Please write out the data that follows, word for word.

Segment Open

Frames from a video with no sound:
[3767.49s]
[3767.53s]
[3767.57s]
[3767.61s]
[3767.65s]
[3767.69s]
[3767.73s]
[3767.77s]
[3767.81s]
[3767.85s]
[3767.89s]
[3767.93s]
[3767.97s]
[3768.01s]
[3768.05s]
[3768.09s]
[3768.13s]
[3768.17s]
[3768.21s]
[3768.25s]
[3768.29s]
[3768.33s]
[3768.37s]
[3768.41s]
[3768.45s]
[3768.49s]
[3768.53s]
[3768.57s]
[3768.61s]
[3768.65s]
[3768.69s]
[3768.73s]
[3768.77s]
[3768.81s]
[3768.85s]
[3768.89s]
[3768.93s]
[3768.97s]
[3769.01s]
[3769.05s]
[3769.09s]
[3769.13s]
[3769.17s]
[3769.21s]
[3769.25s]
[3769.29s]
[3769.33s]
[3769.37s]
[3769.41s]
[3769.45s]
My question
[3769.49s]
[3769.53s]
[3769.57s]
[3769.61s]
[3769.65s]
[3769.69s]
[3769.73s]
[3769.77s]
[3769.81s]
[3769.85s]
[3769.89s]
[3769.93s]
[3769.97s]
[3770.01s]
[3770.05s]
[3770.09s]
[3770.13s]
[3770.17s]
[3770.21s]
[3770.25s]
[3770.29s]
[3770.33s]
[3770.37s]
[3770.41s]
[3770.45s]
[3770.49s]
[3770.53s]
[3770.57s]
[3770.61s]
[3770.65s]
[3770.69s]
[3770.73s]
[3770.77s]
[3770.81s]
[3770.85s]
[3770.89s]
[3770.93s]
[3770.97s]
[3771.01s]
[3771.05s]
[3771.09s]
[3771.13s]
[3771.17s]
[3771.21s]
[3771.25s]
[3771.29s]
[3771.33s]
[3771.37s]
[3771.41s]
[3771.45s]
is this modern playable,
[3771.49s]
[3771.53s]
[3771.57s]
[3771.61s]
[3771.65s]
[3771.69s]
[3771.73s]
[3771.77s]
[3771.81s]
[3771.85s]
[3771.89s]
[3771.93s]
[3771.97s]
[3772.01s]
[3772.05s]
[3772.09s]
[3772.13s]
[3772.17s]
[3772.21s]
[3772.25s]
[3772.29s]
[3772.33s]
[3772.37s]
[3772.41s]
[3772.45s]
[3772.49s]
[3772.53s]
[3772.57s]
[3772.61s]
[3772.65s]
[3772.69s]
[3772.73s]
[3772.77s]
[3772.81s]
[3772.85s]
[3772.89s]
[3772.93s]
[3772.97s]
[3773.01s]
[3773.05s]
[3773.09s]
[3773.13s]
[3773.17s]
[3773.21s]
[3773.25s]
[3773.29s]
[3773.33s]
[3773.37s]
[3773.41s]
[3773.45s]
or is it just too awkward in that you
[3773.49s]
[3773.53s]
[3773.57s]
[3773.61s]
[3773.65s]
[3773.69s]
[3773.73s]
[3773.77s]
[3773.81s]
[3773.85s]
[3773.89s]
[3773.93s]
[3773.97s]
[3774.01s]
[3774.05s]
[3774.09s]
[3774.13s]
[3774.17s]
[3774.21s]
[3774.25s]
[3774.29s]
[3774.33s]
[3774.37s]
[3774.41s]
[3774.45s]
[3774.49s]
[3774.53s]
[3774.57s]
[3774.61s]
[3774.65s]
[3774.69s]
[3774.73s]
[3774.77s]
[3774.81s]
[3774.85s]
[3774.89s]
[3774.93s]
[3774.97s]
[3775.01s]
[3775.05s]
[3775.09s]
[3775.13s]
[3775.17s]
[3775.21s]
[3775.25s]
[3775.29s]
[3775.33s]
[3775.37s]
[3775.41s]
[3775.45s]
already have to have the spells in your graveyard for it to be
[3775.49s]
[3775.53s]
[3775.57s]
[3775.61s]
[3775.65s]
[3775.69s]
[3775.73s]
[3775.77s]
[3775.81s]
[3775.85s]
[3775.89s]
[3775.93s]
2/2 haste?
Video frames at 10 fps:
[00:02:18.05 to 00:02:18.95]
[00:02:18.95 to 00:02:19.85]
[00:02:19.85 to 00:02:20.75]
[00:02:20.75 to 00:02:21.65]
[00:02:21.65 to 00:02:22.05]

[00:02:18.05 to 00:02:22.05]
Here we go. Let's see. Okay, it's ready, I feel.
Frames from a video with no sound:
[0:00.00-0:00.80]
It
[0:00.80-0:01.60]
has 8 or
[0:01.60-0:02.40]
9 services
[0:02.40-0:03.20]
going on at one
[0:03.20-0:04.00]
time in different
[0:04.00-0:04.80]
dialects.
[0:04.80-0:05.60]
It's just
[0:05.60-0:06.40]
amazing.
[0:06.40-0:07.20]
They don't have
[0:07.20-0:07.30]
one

Segment Closed

- [Exercise response]:
Frames from a video with no sound:
[3767.49s]
[3767.53s]
[3767.57s]
[3767.61s]
[3767.65s]
[3767.69s]
[3767.73s]
[3767.77s]
[3767.81s]
[3767.85s]
[3767.89s]
[3767.93s]
[3767.97s]
[3768.01s]
[3768.05s]
[3768.09s]
[3768.13s]
[3768.17s]
[3768.21s]
[3768.25s]
[3768.29s]
[3768.33s]
[3768.37s]
[3768.41s]
[3768.45s]
[3768.49s]
[3768.53s]
[3768.57s]
[3768.61s]
[3768.65s]
[3768.69s]
[3768.73s]
[3768.77s]
[3768.81s]
[3768.85s]
[3768.89s]
[3768.93s]
[3768.97s]
[3769.01s]
[3769.05s]
[3769.09s]
[3769.13s]
[3769.17s]
[3769.21s]
[3769.25s]
[3769.29s]
[3769.33s]
[3769.37s]
[3769.41s]
[3769.45s]
My question
[3769.49s]
[3769.53s]
[3769.57s]
[3769.61s]
[3769.65s]
[3769.69s]
[3769.73s]
[3769.77s]
[3769.81s]
[3769.85s]
[3769.89s]
[3769.93s]
[3769.97s]
[3770.01s]
[3770.05s]
[3770.09s]
[3770.13s]
[3770.17s]
[3770.21s]
[3770.25s]
[3770.29s]
[3770.33s]
[3770.37s]
[3770.41s]
[3770.45s]
[3770.49s]
[3770.53s]
[3770.57s]
[3770.61s]
[3770.65s]
[3770.69s]
[3770.73s]
[3770.77s]
[3770.81s]
[3770.85s]
[3770.89s]
[3770.93s]
[3770.97s]
[3771.01s]
[3771.05s]
[3771.09s]
[3771.13s]
[3771.17s]
[3771.21s]
[3771.25s]
[3771.29s]
[3771.33s]
[3771.37s]
[3771.41s]
[3771.45s]
is this modern playable,
[3771.49s]
[3771.53s]
[3771.57s]
[3771.61s]
[3771.65s]
[3771.69s]
[3771.73s]
[3771.77s]
[3771.81s]
[3771.85s]
[3771.89s]
[3771.93s]
[3771.97s]
[3772.01s]
[3772.05s]
[3772.09s]
[3772.13s]
[3772.17s]
[3772.21s]
[3772.25s]
[3772.29s]
[3772.33s]
[3772.37s]
[3772.41s]
[3772.45s]
[3772.49s]
[3772.53s]
[3772.57s]
[3772.61s]
[3772.65s]
[3772.69s]
[3772.73s]
[3772.77s]
[3772.81s]
[3772.85s]
[3772.89s]
[3772.93s]
[3772.97s]
[3773.01s]
[3773.05s]
[3773.09s]
[3773.13s]
[3773.17s]
[3773.21s]
[3773.25s]
[3773.29s]
[3773.33s]
[3773.37s]
[3773.41s]
[3773.45s]
or is it just too awkward in that you
[3773.49s]
[3773.53s]
[3773.57s]
[3773.61s]
[3773.65s]
[3773.69s]
[3773.73s]
[3773.77s]
[3773.81s]
[3773.85s]
[3773.89s]
[3773.93s]
[3773.97s]
[3774.01s]
[3774.05s]
[3774.09s]
[3774.13s]
[3774.17s]
[3774.21s]
[3774.25s]
[3774.29s]
[3774.33s]
[3774.37s]
[3774.41s]
[3774.45s]
[3774.49s]
[3774.53s]
[3774.57s]
[3774.61s]
[3774.65s]
[3774.69s]
[3774.73s]
[3774.77s]
[3774.81s]
[3774.85s]
[3774.89s]
[3774.93s]
[3774.97s]
[3775.01s]
[3775.05s]
[3775.09s]
[3775.13s]
[3775.17s]
[3775.21s]
[3775.25s]
[3775.29s]
[3775.33s]
[3775.37s]
[3775.41s]
[3775.45s]
already have to have the spells in your graveyard for it to be
[3775.49s]
[3775.53s]
[3775.57s]
[3775.61s]
[3775.65s]
[3775.69s]
[3775.73s]
[3775.77s]
[3775.81s]
[3775.85s]
[3775.89s]
[3775.93s]
2/2 haste?
Video frames at 10 fps:
[00:02:18.05 to 00:02:18.95]
[00:02:18.95 to 00:02:19.85]
[00:02:19.85 to 00:02:20.75]
[00:02:20.75 to 00:02:21.65]
[00:02:21.65 to 00:02:22.05]

[00:02:18.05 to 00:02:22.05]
Here we go. Let's see. Okay, it's ready, I feel.
Frames from a video with no sound:
[0:00.00-0:00.80]
It
[0:00.80-0:01.60]
has 8 or
[0:01.60-0:02.40]
9 services
[0:02.40-0:03.20]
going on at one
[0:03.20-0:04.00]
time in different
[0:04.00-0:04.80]
dialects.
[0:04.80-0:05.60]
It's just
[0:05.60-0:06.40]
amazing.
[0:06.40-0:07.20]
They don't have
[0:07.20-0:07.30]
one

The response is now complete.